MVC basics
In this chapter, you'll explore the MVC system in ASP.NET Core. MVC (Model-View-Controller) is a pattern for building web applications that's used in almost every web framework (Ruby on Rails and Express are popular examples), plus frontend JavaScript frameworks like Angular. Mobile apps on iOS and Android use a variation of MVC as well.
As the name suggests, MVC has three components: models, views, and controllers. Controllers handle incoming requests from a client or web browser and make decisions about what code to run. Views are templates (usually HTML plus a templating language like Handlebars, Pug, or Razor) that get data added to them and then are displayed to the user. Models hold the data that is added to views, or data that is entered by the user.

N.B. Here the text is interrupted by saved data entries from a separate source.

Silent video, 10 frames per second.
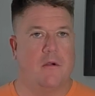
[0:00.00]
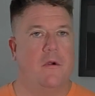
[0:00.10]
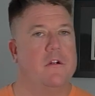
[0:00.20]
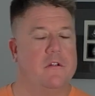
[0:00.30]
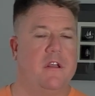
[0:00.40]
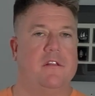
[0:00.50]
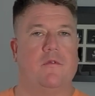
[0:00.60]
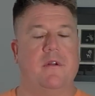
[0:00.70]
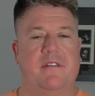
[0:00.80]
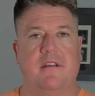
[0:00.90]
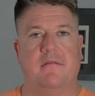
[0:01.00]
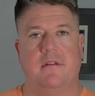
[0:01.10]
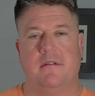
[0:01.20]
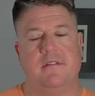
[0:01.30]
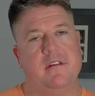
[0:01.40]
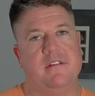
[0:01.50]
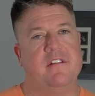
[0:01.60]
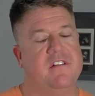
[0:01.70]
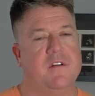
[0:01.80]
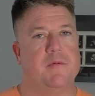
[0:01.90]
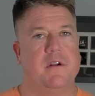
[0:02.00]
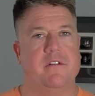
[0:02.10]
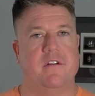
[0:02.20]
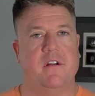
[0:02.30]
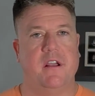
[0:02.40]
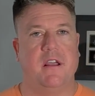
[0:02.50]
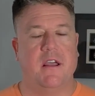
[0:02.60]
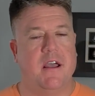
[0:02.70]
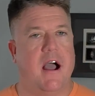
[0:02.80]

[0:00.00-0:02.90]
We were on day 27 of this TCG player journey.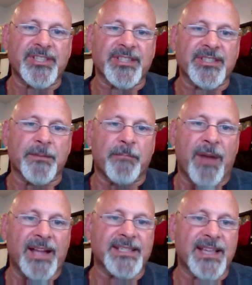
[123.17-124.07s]
system
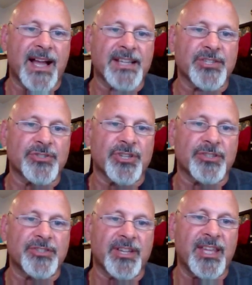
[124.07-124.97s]
binds
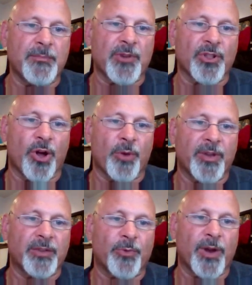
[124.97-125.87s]
oxygen to
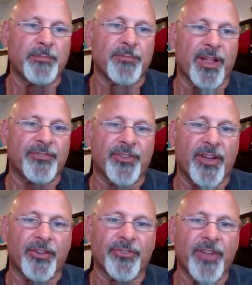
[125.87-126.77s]
hemoglobin in red blood
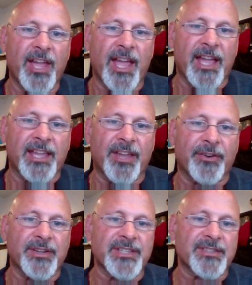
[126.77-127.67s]
cells and
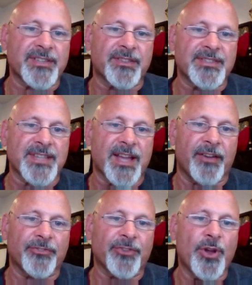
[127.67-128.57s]
carries it to the
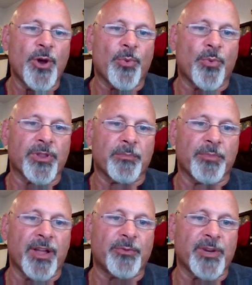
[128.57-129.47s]
cells. When the
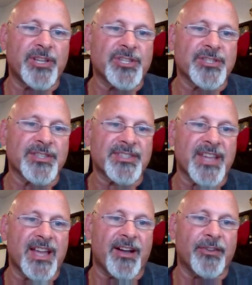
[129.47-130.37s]
blood reaches the
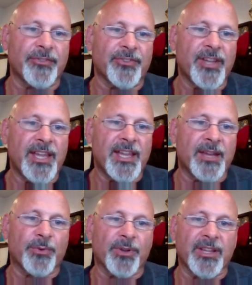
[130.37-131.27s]
cells,
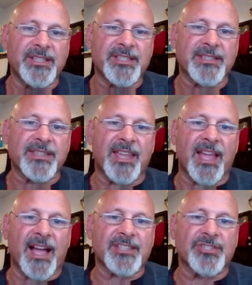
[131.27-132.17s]
it releases the
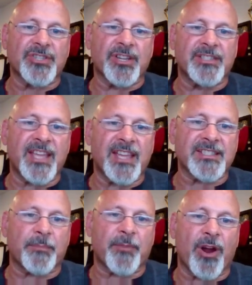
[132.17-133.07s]
oxygen and
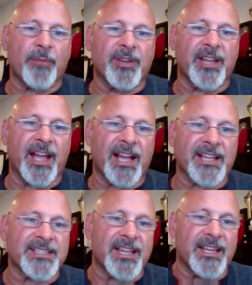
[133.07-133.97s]
takes up carbon
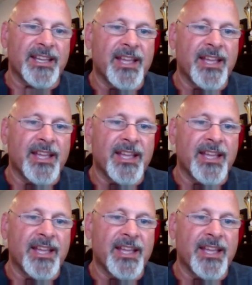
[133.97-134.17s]
dioxide.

A common pattern for MVC code is:
- The controller receives a request and looks up some information in a database
- The controller creates a model with the information and attaches it to a view
- The view is rendered and displayed in the user's browser
- The user clicks a button or submits a form, which sends a new request to the controller, and the cycle repeats
If you've worked with MVC in other languages, you'll feel right at home in ASP.NET Core MVC. If you're new to MVC, this chapter will teach you the basics and will help get you started.
What you'll build
The "Hello World" exercise of MVC is building a to-do list application. It's a great project since it's small and simple in scope, but it touches each part of MVC and covers many of the concepts you'd use in a larger application.
In this book, you'll build a to-do app that lets the user add items to their to-do list and check them off once complete. More specifically, you'll be creating:
- A web application server (sometimes called the "backend") using ASP.NET Core, C#, and the MVC pattern
- A database to store the user's to-do items using the SQLite database engine and a system called Entity Framework Core
- Web pages and an interface that the user will interact with via their browser, using HTML, CSS, and JavaScript (called the "frontend")
- A login form and security checks so each user's to-do list is kept private
Sound good? Let's built it! If you haven't already created a new ASP.NET Core project using dotnet new mvc
, follow the steps in the previous chapter. You should be able to build and run the project and see the default welcome screen.